Problem requirements: Without the pictures, repeat all of the data exactly as it appears below.

Items listed in a dataset:
- - - - - - -

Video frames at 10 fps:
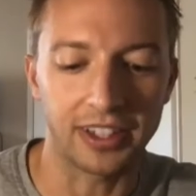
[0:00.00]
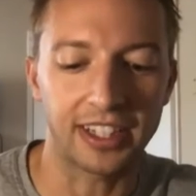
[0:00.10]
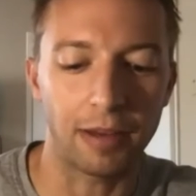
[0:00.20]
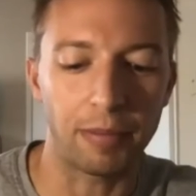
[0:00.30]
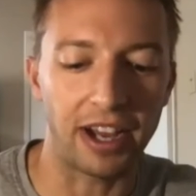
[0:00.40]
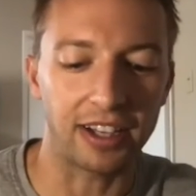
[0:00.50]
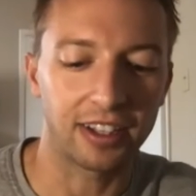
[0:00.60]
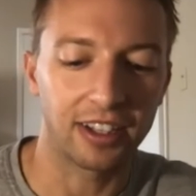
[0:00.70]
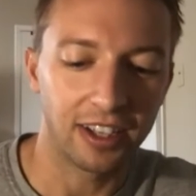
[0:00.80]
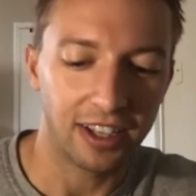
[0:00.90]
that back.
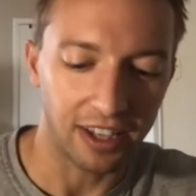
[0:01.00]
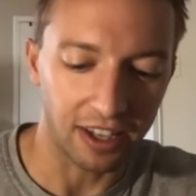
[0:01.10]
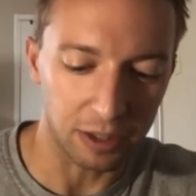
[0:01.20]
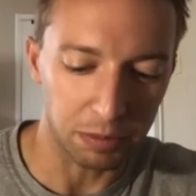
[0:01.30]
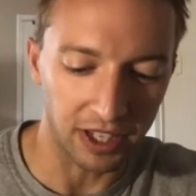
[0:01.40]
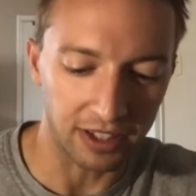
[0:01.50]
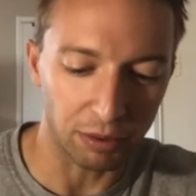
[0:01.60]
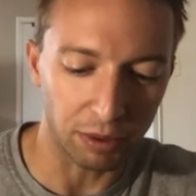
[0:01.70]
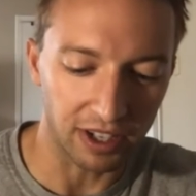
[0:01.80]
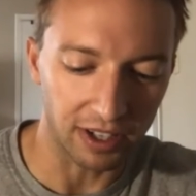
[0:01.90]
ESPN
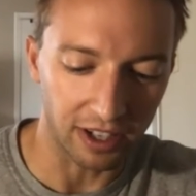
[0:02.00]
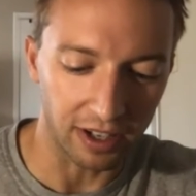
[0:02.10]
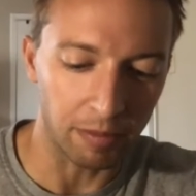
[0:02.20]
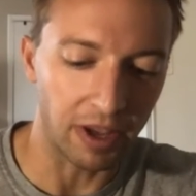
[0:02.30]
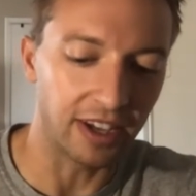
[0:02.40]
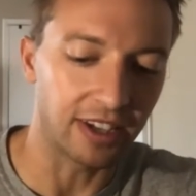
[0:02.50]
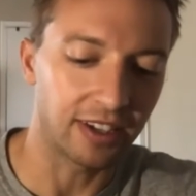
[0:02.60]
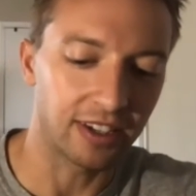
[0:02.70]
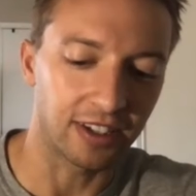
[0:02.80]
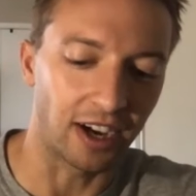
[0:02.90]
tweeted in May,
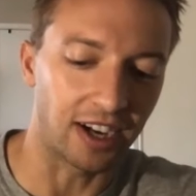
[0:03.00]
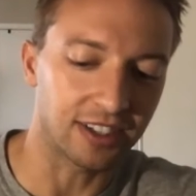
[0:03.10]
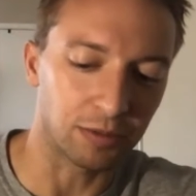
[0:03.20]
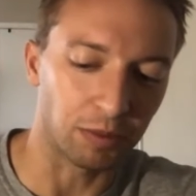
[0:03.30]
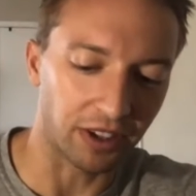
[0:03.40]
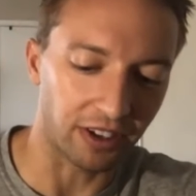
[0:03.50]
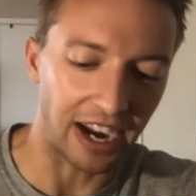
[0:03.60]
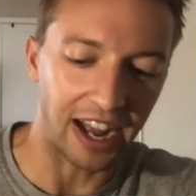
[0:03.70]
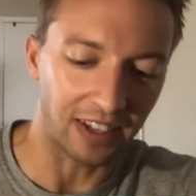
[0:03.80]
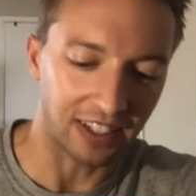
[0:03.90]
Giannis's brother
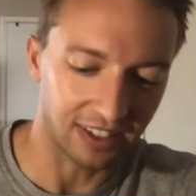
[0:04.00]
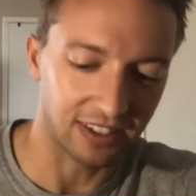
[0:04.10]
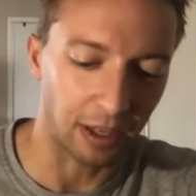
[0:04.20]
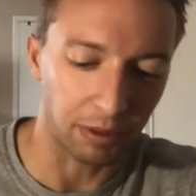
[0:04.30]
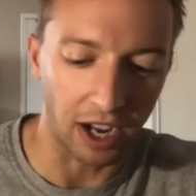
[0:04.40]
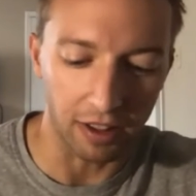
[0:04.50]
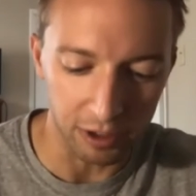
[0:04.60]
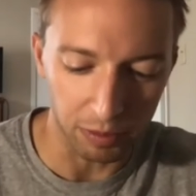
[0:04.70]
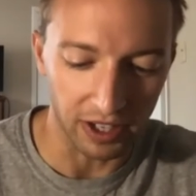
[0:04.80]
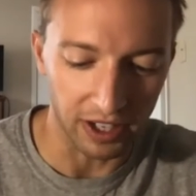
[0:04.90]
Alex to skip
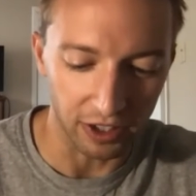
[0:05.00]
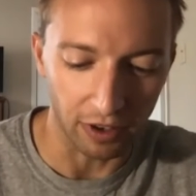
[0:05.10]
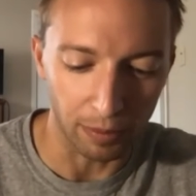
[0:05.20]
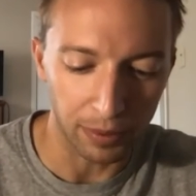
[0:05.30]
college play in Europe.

- - - - - - -

Result:
Video frames at 10 fps:
[0:00.00]
[0:00.10]
[0:00.20]
[0:00.30]
[0:00.40]
[0:00.50]
[0:00.60]
[0:00.70]
[0:00.80]
[0:00.90]
that back.
[0:01.00]
[0:01.10]
[0:01.20]
[0:01.30]
[0:01.40]
[0:01.50]
[0:01.60]
[0:01.70]
[0:01.80]
[0:01.90]
ESPN
[0:02.00]
[0:02.10]
[0:02.20]
[0:02.30]
[0:02.40]
[0:02.50]
[0:02.60]
[0:02.70]
[0:02.80]
[0:02.90]
tweeted in May,
[0:03.00]
[0:03.10]
[0:03.20]
[0:03.30]
[0:03.40]
[0:03.50]
[0:03.60]
[0:03.70]
[0:03.80]
[0:03.90]
Giannis's brother
[0:04.00]
[0:04.10]
[0:04.20]
[0:04.30]
[0:04.40]
[0:04.50]
[0:04.60]
[0:04.70]
[0:04.80]
[0:04.90]
Alex to skip
[0:05.00]
[0:05.10]
[0:05.20]
[0:05.30]
college play in Europe.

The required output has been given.